---------- Data
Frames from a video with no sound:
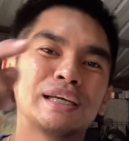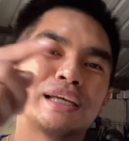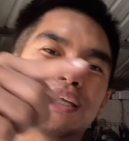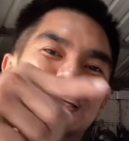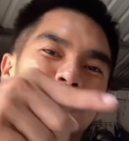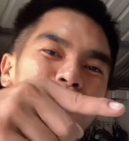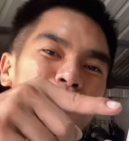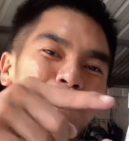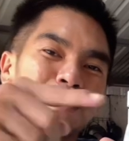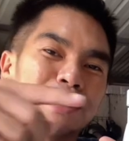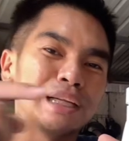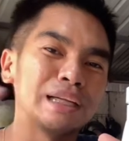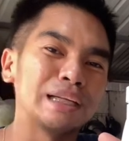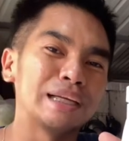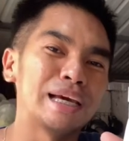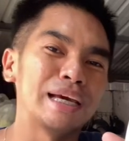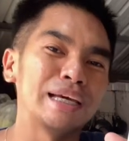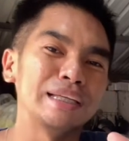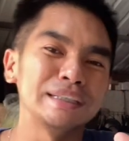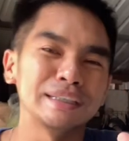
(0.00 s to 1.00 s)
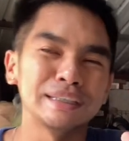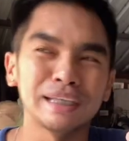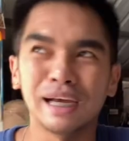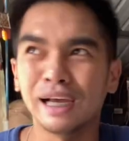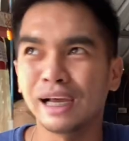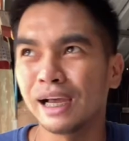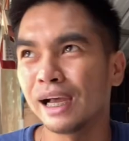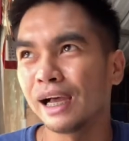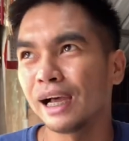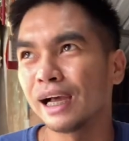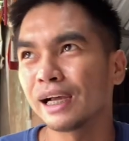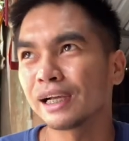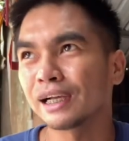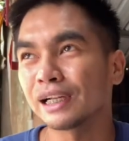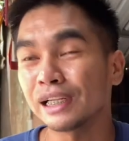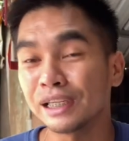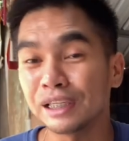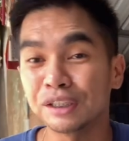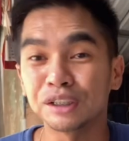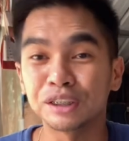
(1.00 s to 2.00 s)
Chemical guys sa
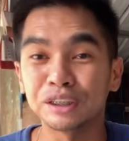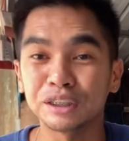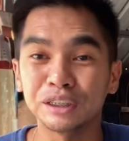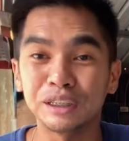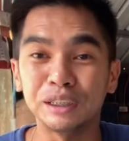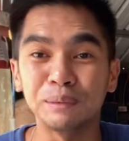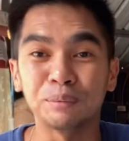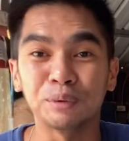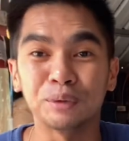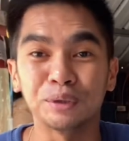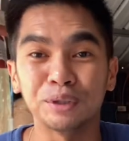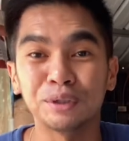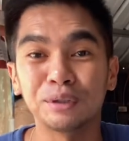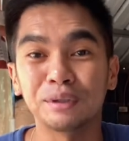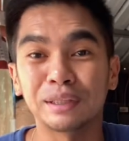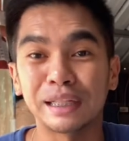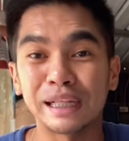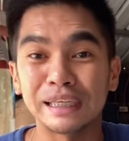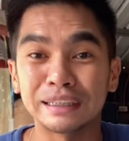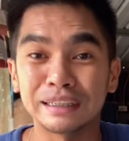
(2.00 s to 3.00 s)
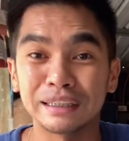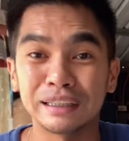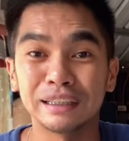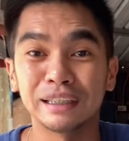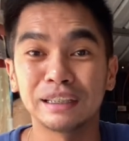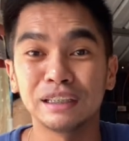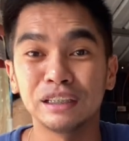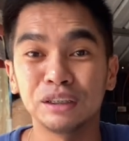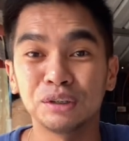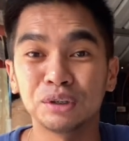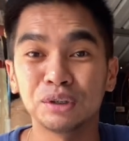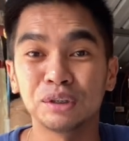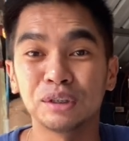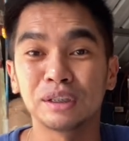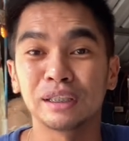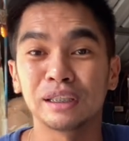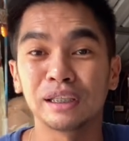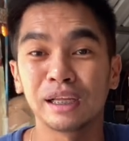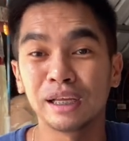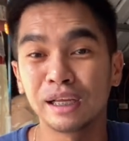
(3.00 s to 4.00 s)
Cleaners Depot. Yun, trusted na din yun.
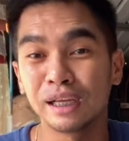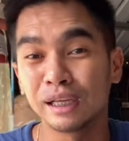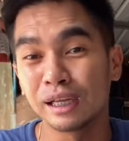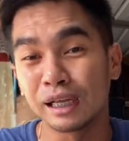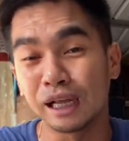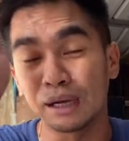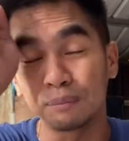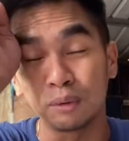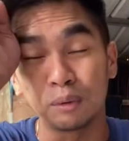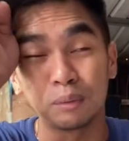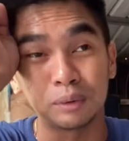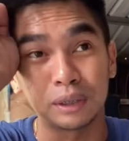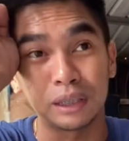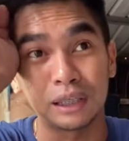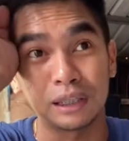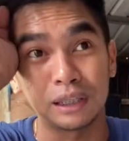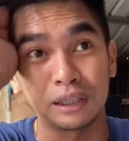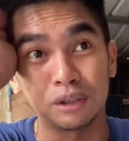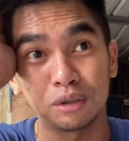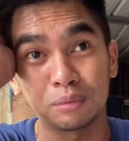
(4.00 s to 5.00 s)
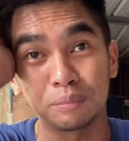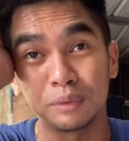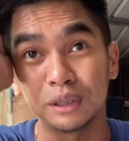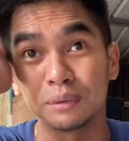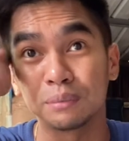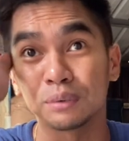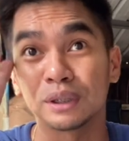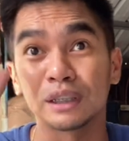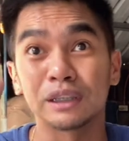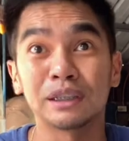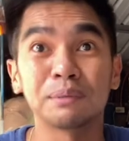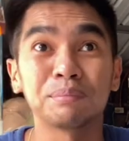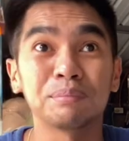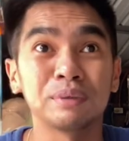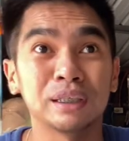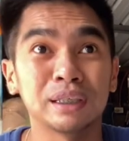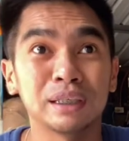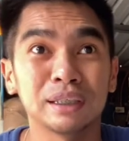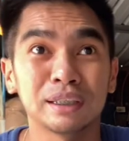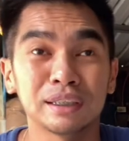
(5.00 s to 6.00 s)
Pumunta na rin ako mismo sa shop
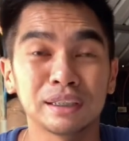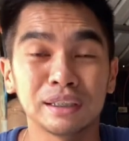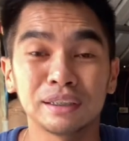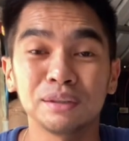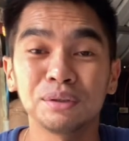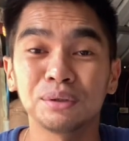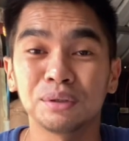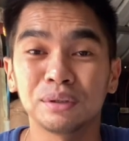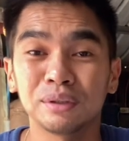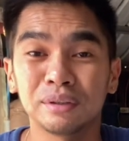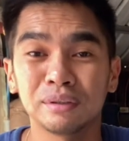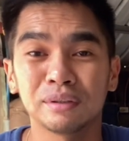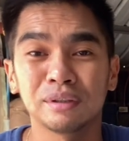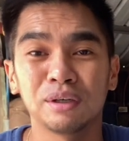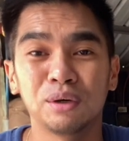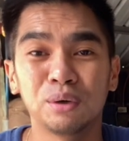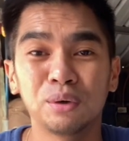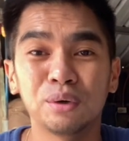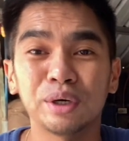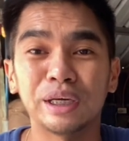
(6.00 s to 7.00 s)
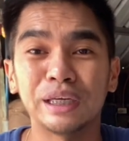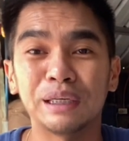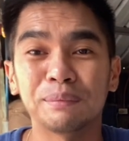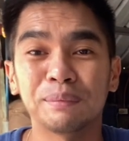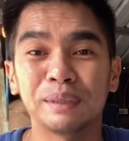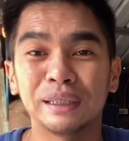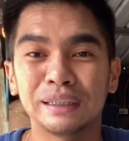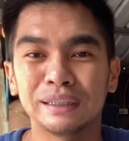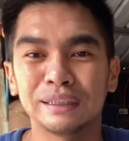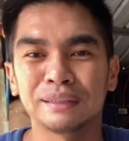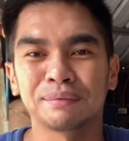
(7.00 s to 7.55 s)
niya. Tapos yun, okay naman.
--------------------
> [Your objective]:
Copy the data word for word. Pictures do not go in the copy.

> [Response to the exercise]:
Frames from a video with no sound:
(0.00 s to 1.00 s)
(1.00 s to 2.00 s)
Chemical guys sa
(2.00 s to 3.00 s)
(3.00 s to 4.00 s)
Cleaners Depot. Yun, trusted na din yun.
(4.00 s to 5.00 s)
(5.00 s to 6.00 s)
Pumunta na rin ako mismo sa shop
(6.00 s to 7.00 s)
(7.00 s to 7.55 s)
niya. Tapos yun, okay naman.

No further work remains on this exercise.